A word-for-word retyping of the listing below is required, with the pictures dropped.
┌────────
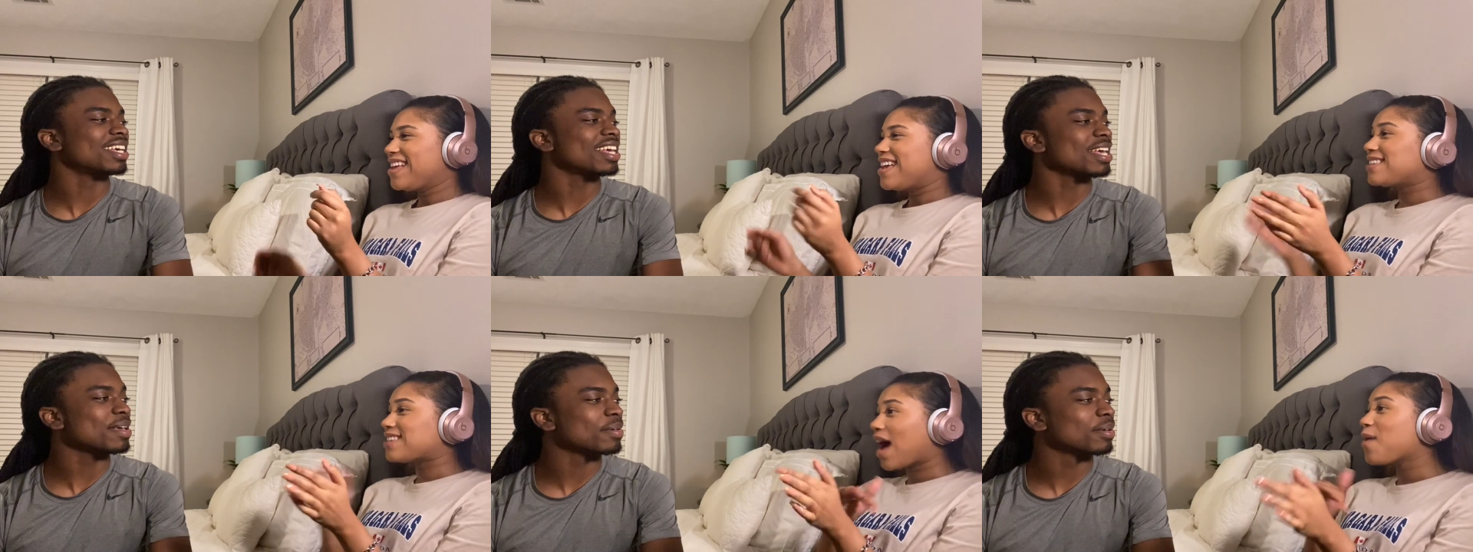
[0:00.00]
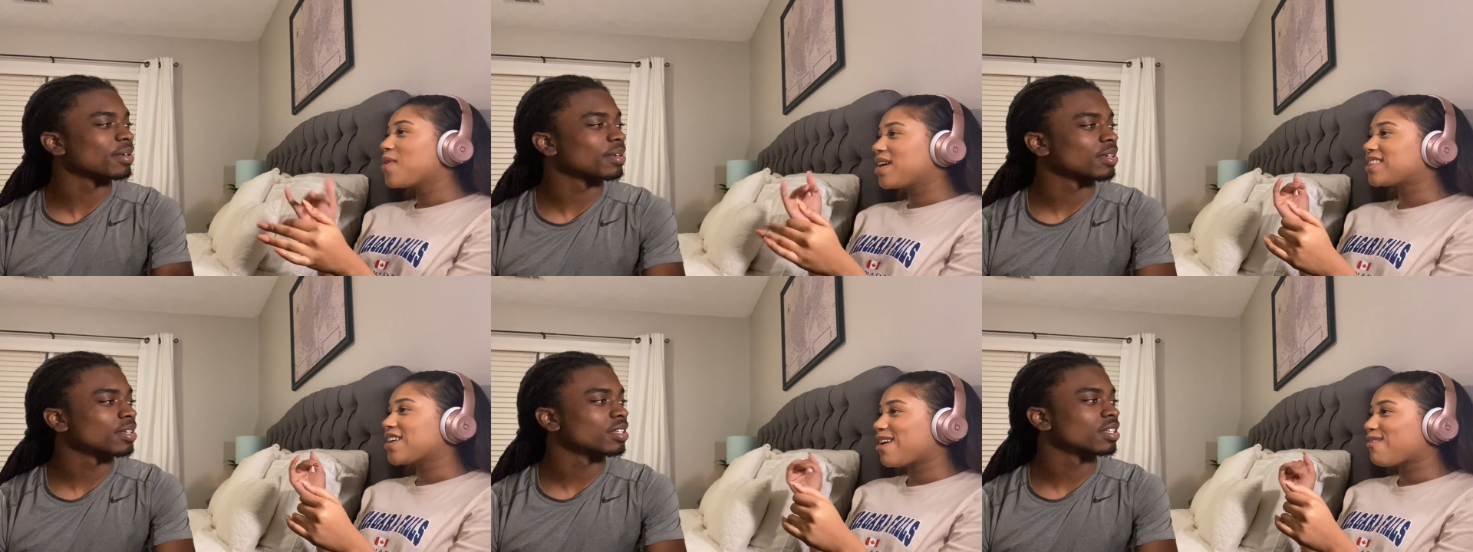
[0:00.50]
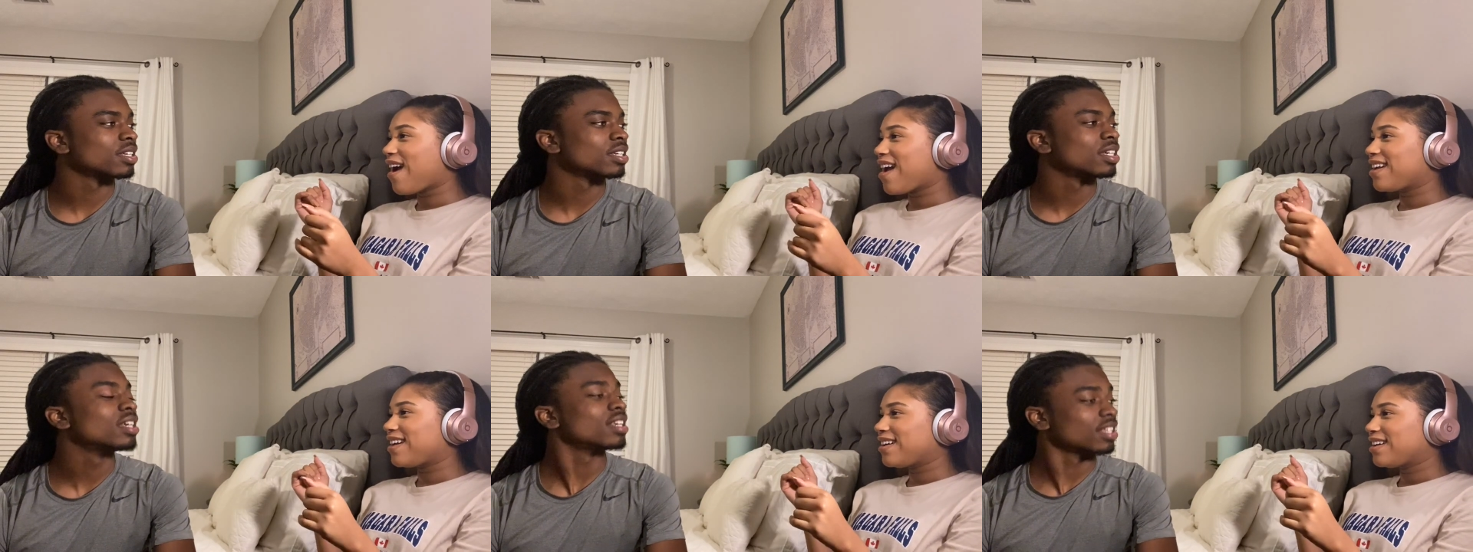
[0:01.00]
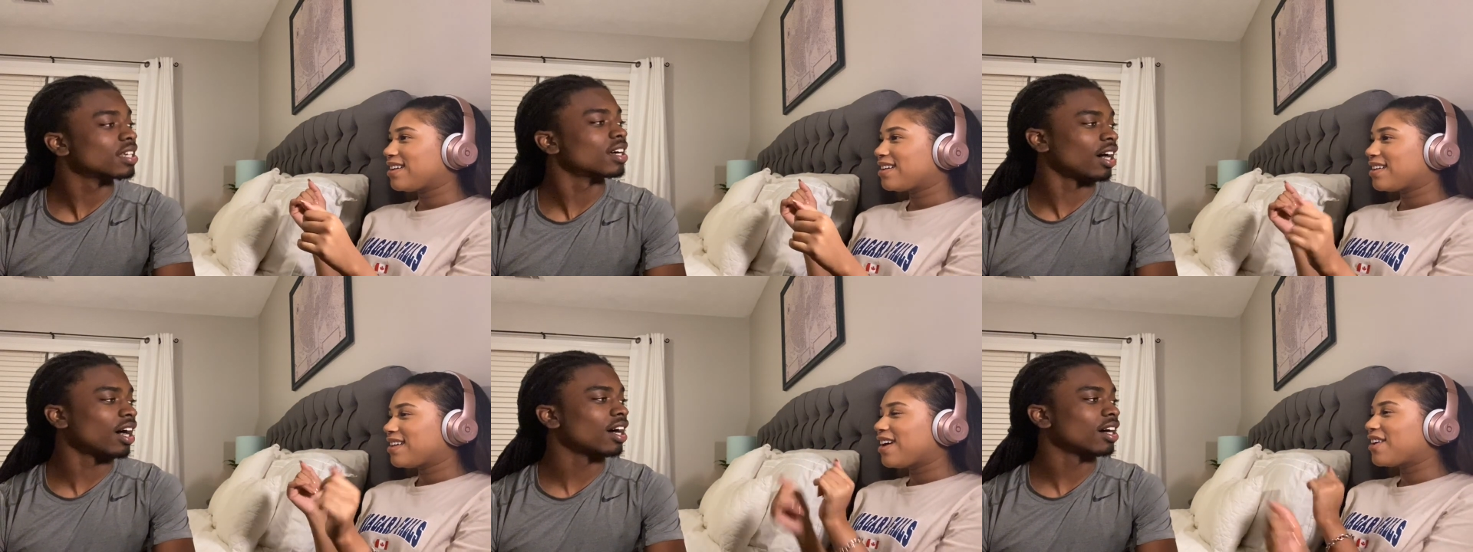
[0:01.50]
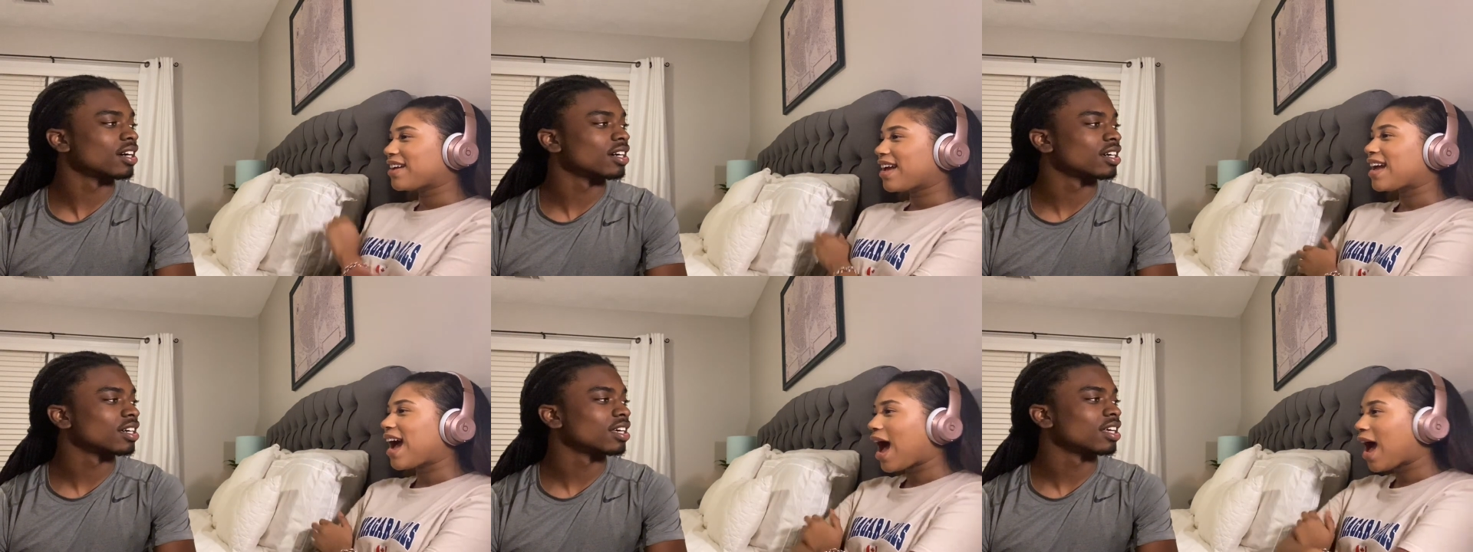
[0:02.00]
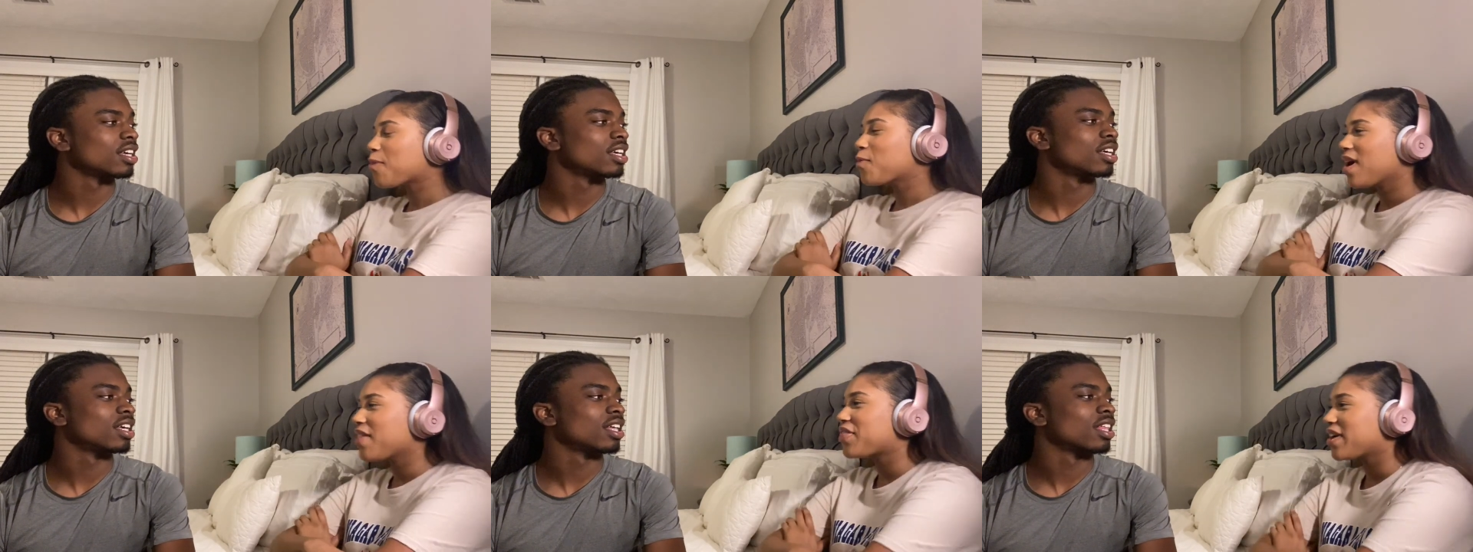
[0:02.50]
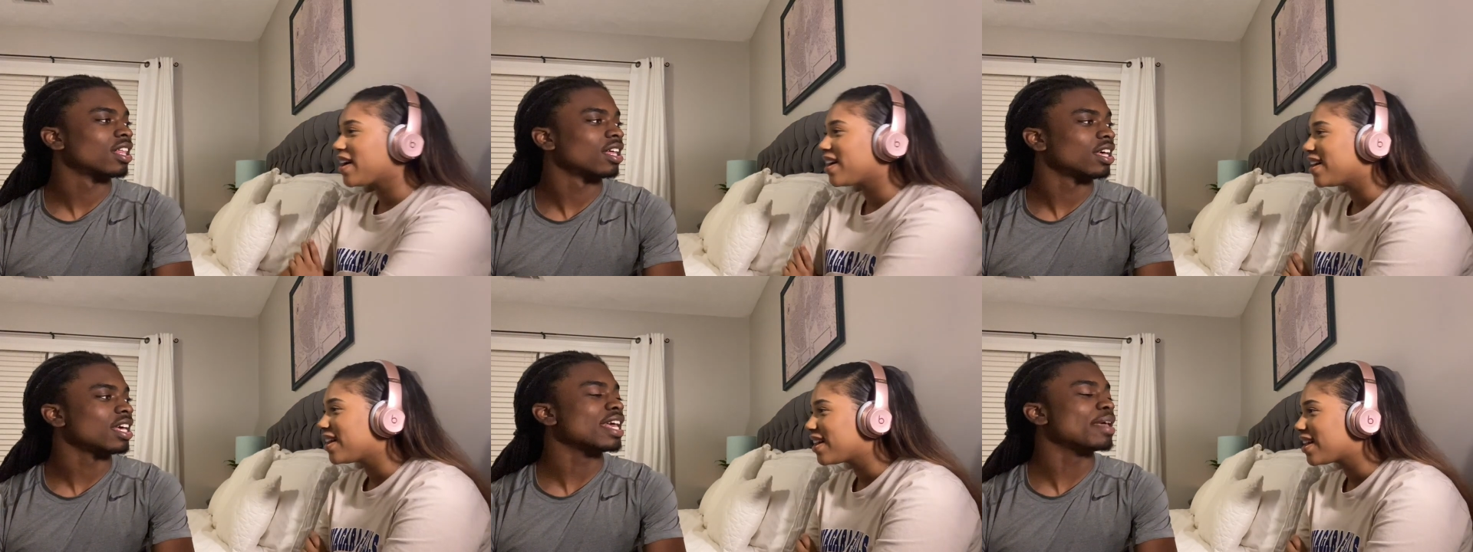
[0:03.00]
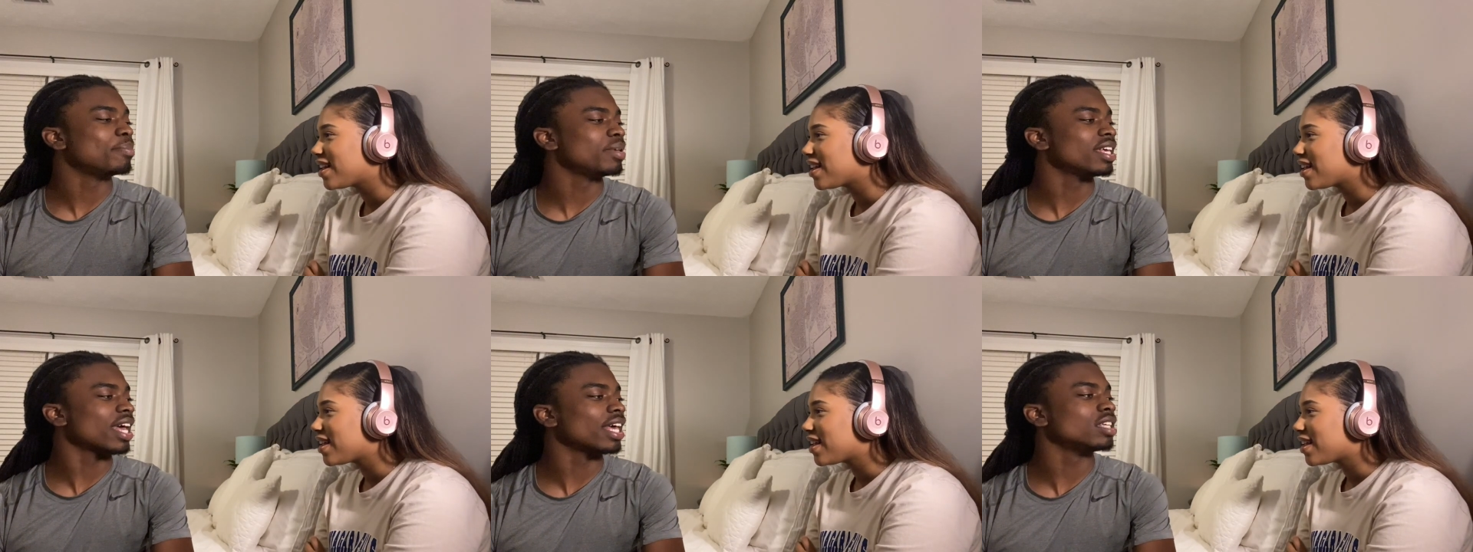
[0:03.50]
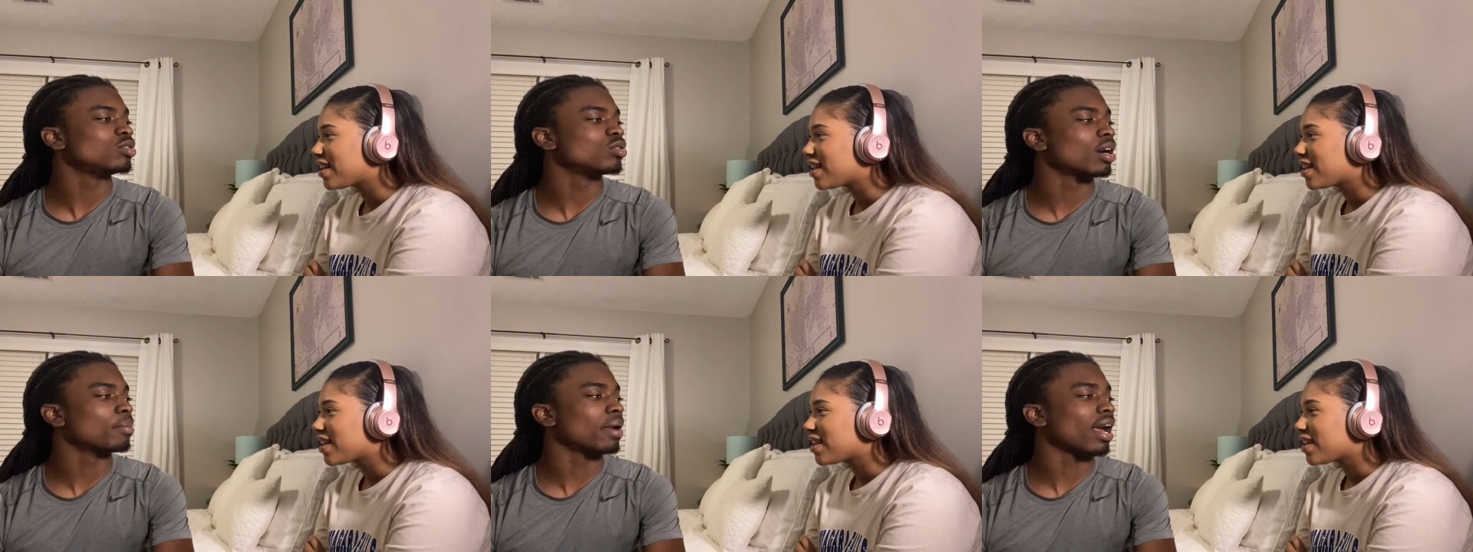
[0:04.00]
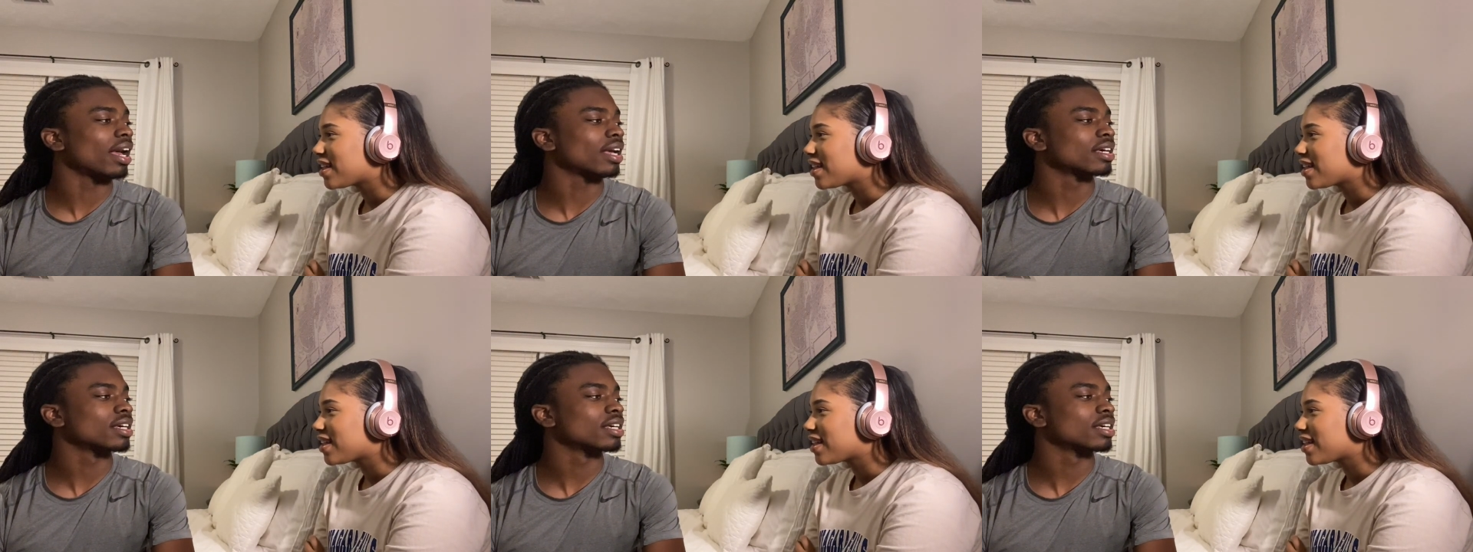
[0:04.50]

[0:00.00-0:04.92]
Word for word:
Speaker 1: Is I want the right? Uh-huh. Okay, I want the
Speaker 2: NBA to come back.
└────────
- **Response for this exercise**:
[0:00.00]
[0:00.50]
[0:01.00]
[0:01.50]
[0:02.00]
[0:02.50]
[0:03.00]
[0:03.50]
[0:04.00]
[0:04.50]

[0:00.00-0:04.92]
Word for word:
Speaker 1: Is I want the right? Uh-huh. Okay, I want the
Speaker 2: NBA to come back.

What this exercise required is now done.